2024 wasn't a great year for Ulta Beauty (ULTA 0.79%). It ended the year with Warren Buffett selling a large chunk of his recently initiated position in the stock and a continuation of the pressure it's been experiencing the whole year. Ulta stock fell 11% in a year when the S&P 500 gained 25%.

If that wasn't enough, it's also starting 2025 with some major news. Last week, the company announced the departure of CEO Dave Kimbell. President and COO Kecia Steelman is now in the leading role. The market wasn't enthused by the announcement, and Ulta stock is down 7% since Jan. 1.

Is 2025 going to be another downer for this beauty industry giant? Let's see what Steelman brings to the table and whether or not Ulta is on track for better times or more trouble ahead.

A weakened beauty consumer

Ulta stands out on the beauty scene in a number of critical ways, and its vision of what a beauty retailer should look like has drawn millions of fans. Most importantly, you can buy any type of beauty product at Ulta's huge stores. Early on, it recognized that while the occasional cosmetic buyer might lean toward drugstore or luxury products, the beauty enthusiast doesn't stick to high end or low end; they'll buy both. Ulta's stores combine cheaper brands with luxury brands, offering a range of everything the beauty enthusiast would purchase. Beauty enthusiasts account for the vast majority of beauty product sales, and Ulta has skyrocketed to the top of the beauty store chain.

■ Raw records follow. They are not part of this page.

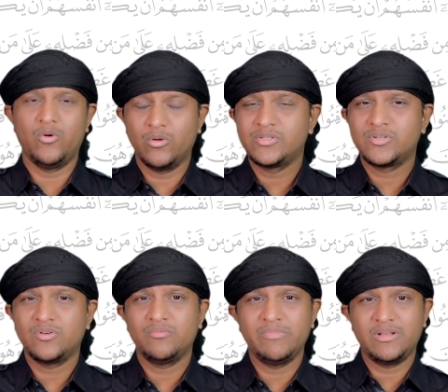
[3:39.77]

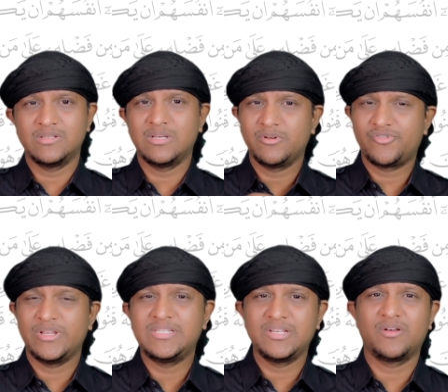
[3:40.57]
Also, because our
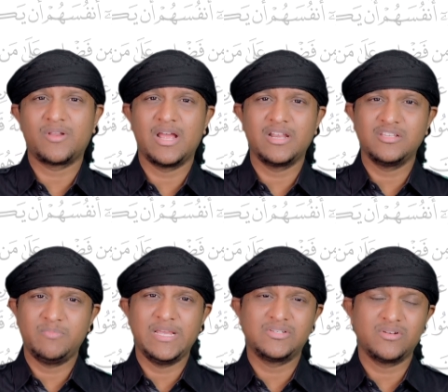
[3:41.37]
tracing Quran is
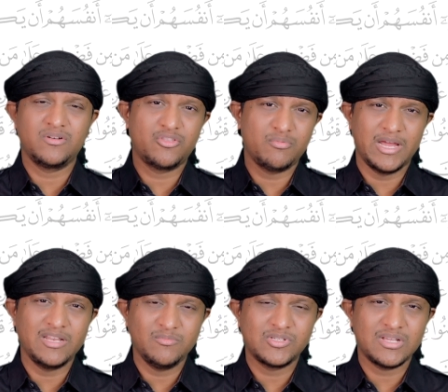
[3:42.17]
based on
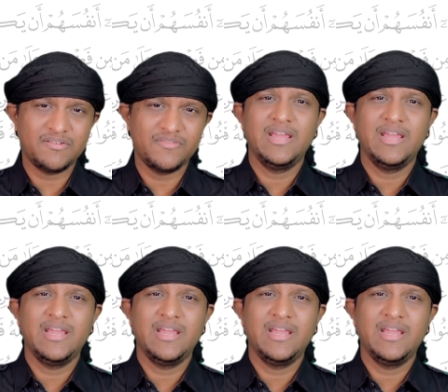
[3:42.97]
Uthmani Mushaf,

Another way it differentiates itself and generates more sales is by offering services, another innovation that wasn't happening in previous iterations of the beauty store concept. Ulta's stores are a one-stop shop for products and services, where customers can get everything they need. Its data shows that customers who come in for a service typically also end up buying products, creating a positive sales cycle.

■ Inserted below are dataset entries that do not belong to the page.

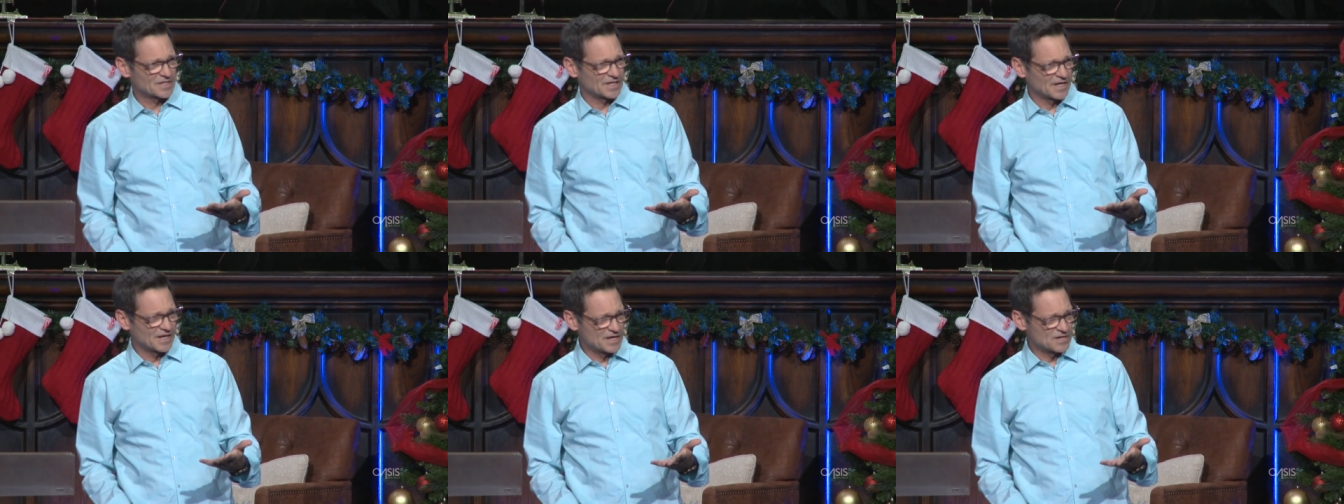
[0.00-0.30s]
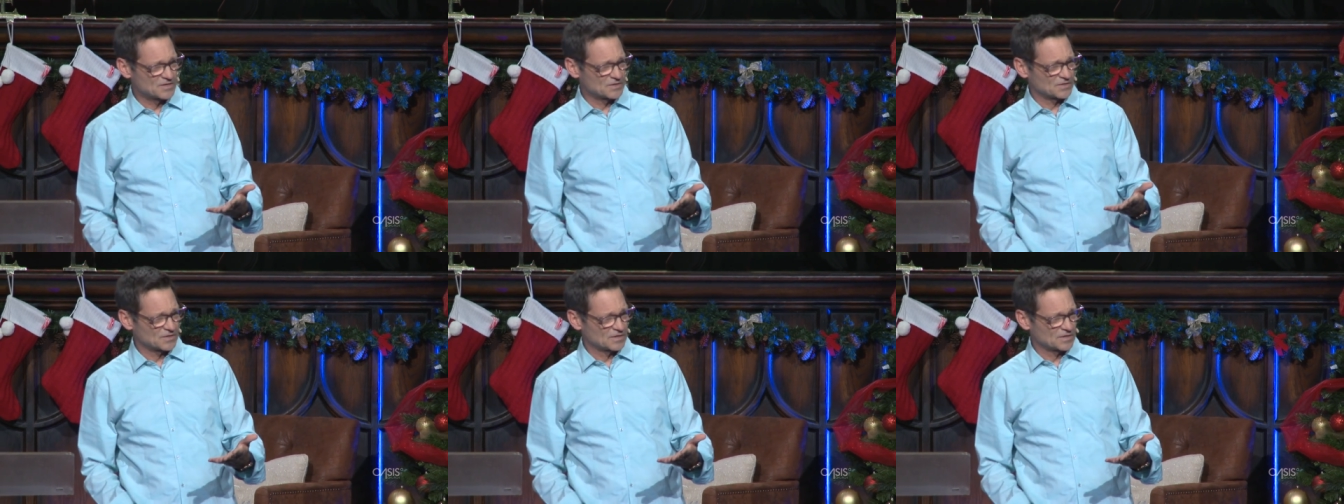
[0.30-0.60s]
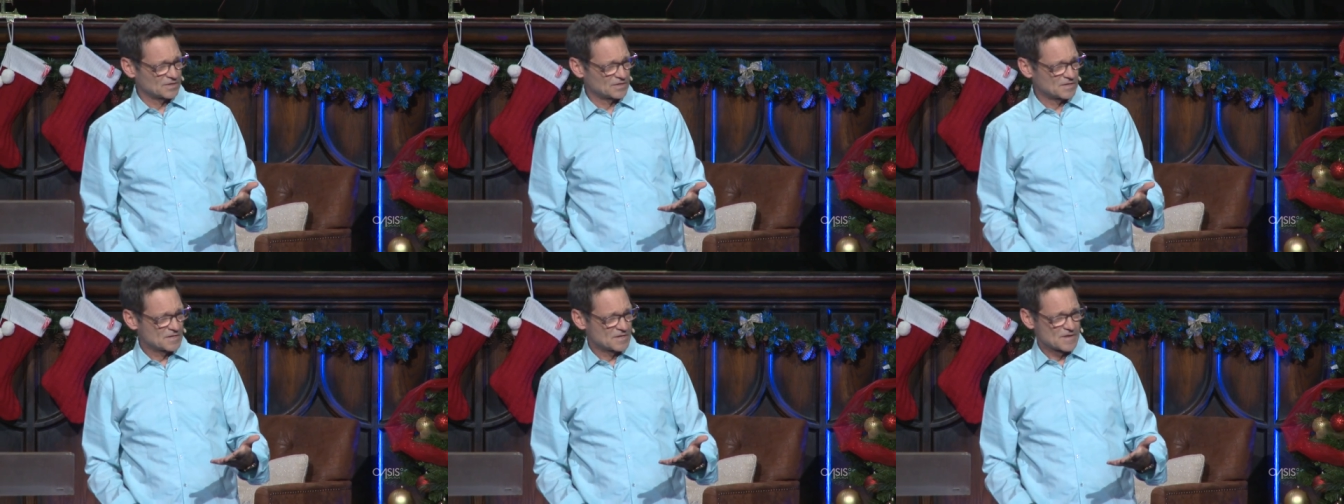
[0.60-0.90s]
the
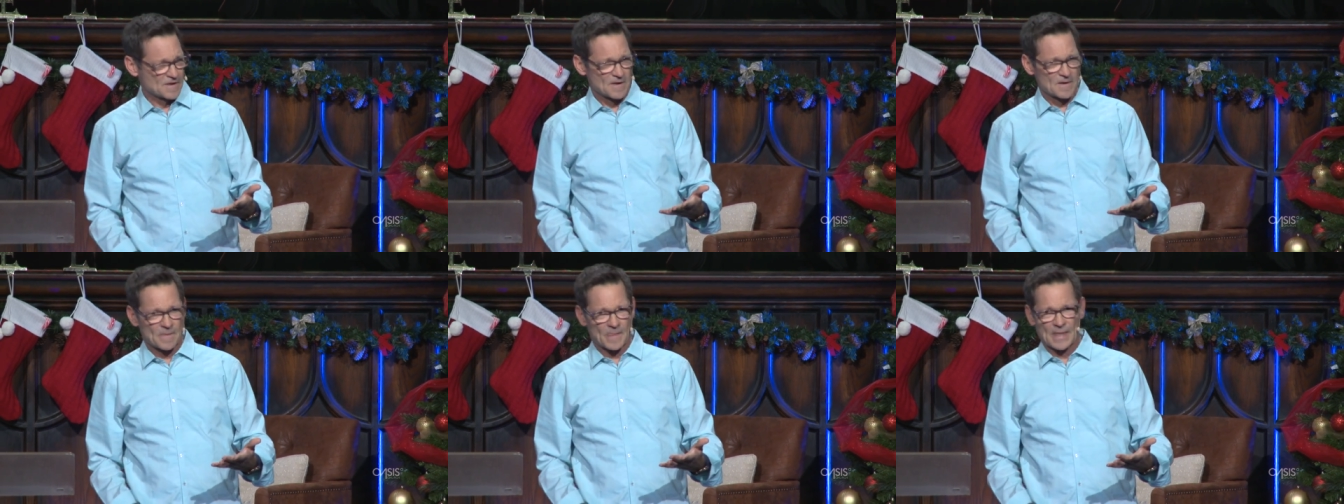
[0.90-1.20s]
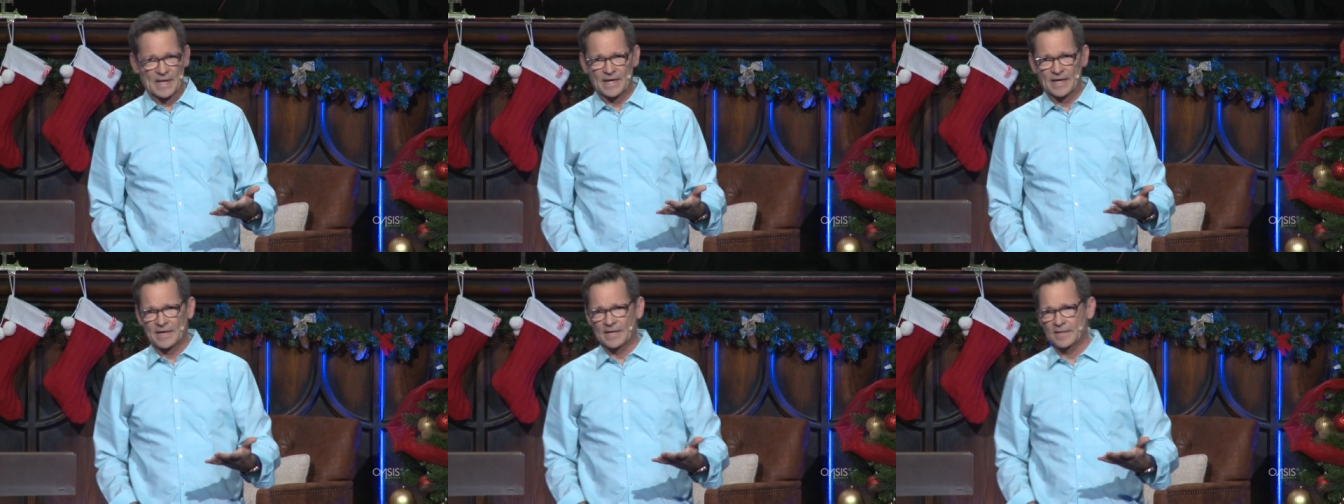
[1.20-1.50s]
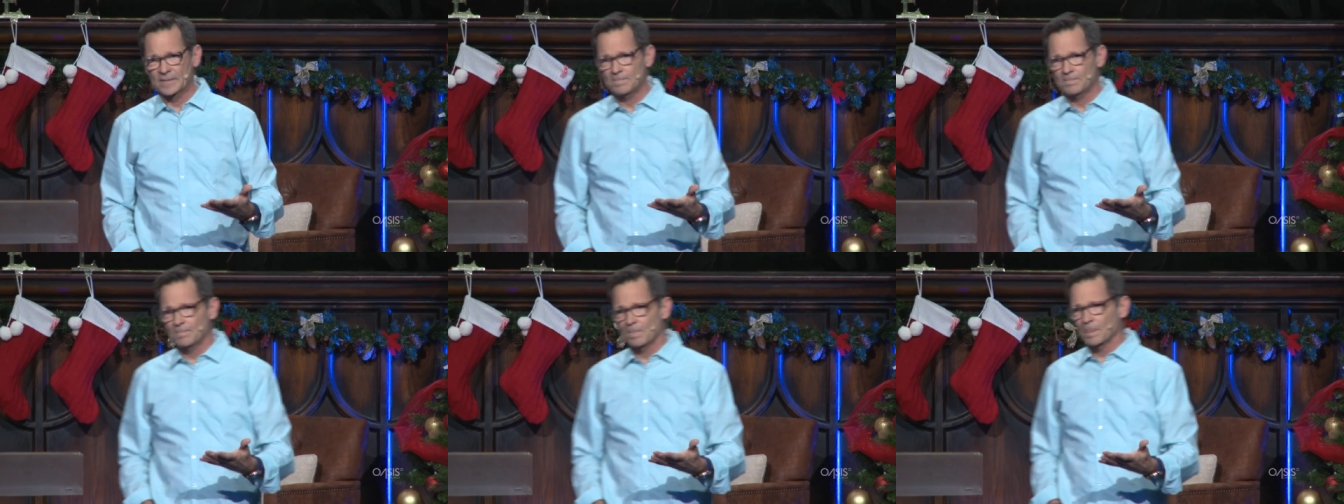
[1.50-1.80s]
engine
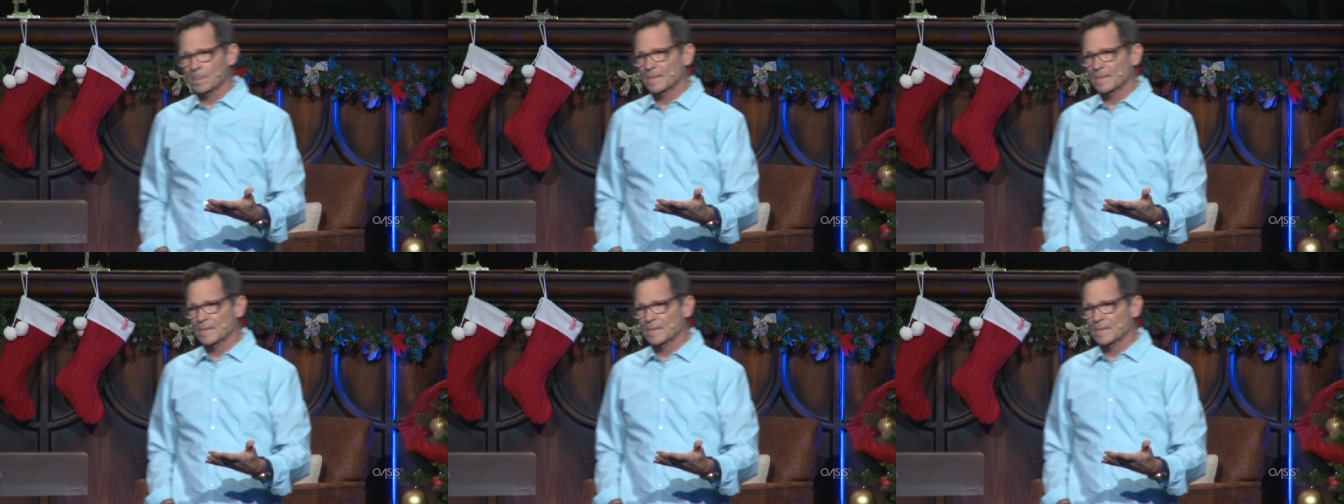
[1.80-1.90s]
and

In general, this model works very well, and Ulta has increased its revenue at a compound annual growth rate (CAGR) of 15% over the past 10 years. Earnings per share (EPS) have increased at a CAGR of 24% over the same time.

Today, that model means that the same beauty enthusiast will shop at Ulta, but they'll switch to cheaper brands and spend less. Not only does that mean lower sales growth overall, but selling more lower-priced products also squeezes its margins. Ulta's operating margin has been narrowing, and it's not expecting it to spring much higher in the near future.

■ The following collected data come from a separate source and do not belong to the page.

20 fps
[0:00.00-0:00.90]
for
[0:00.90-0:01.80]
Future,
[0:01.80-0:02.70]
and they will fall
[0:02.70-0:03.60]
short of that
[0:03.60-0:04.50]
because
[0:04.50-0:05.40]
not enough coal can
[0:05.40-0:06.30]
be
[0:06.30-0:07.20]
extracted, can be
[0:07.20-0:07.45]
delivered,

ULTA Operating Margin (TTM) Chart

ULTA Operating Margin (TTM) data by YCharts

Management says that there's increasing competition in the luxury beauty space, which could hamper its near-term ambitions as well as its margins.

Can a new CEO bring a fresh perspective?

When a struggling company announces a new CEO, the market usually responds positively. However, this news didn't go over well with the market, possibly because it implies there may be more trouble than the market realized. Ulta got a positive market reaction when it raised guidance in its fiscal 2024 third-quarter report back in December, and investors might be wondering why the CEO is leaving abruptly.

Steelman is also an insider, having been with the company in various executive roles for the past 10 years. The market may have preferred someone completely new who can bring a new eye to the company's troubles. Will this new CEO just be more of the same?

I don't think so. A fresh pair of eyes is just that, and Steelman has the consumer background and retail experience along with being a different voice.

What to expect in 2025

Management already announced that it's going to open 200 new stores by 2027, bringing its total to more than 1,600, with longer-term goals of 1,800 stores. It announced a dramatic new strategy to enhance its omnichannel options and create a more curated consumer experience.

The Ulta store experience could change dramatically under new direction. It already encompasses the services piece that brings it up a notch as compared with traditional retail, but it has said it would pivot toward wellness, and that could change its store model to include a heavier focus on experiences. Services in general are a higher-margin business than physical products, and that's a top-level change that could trickle down to robust practical improvements on the bottom line.

However, with no change to the model, 2025 could still be much better than last year. Moderating inflation should lead to healthier consumer spending and a return to buying more expensive products.

Ulta stock is trading at the cheap P/E ratio of 16, and it looks like a long-term winner that could rebound in 2025.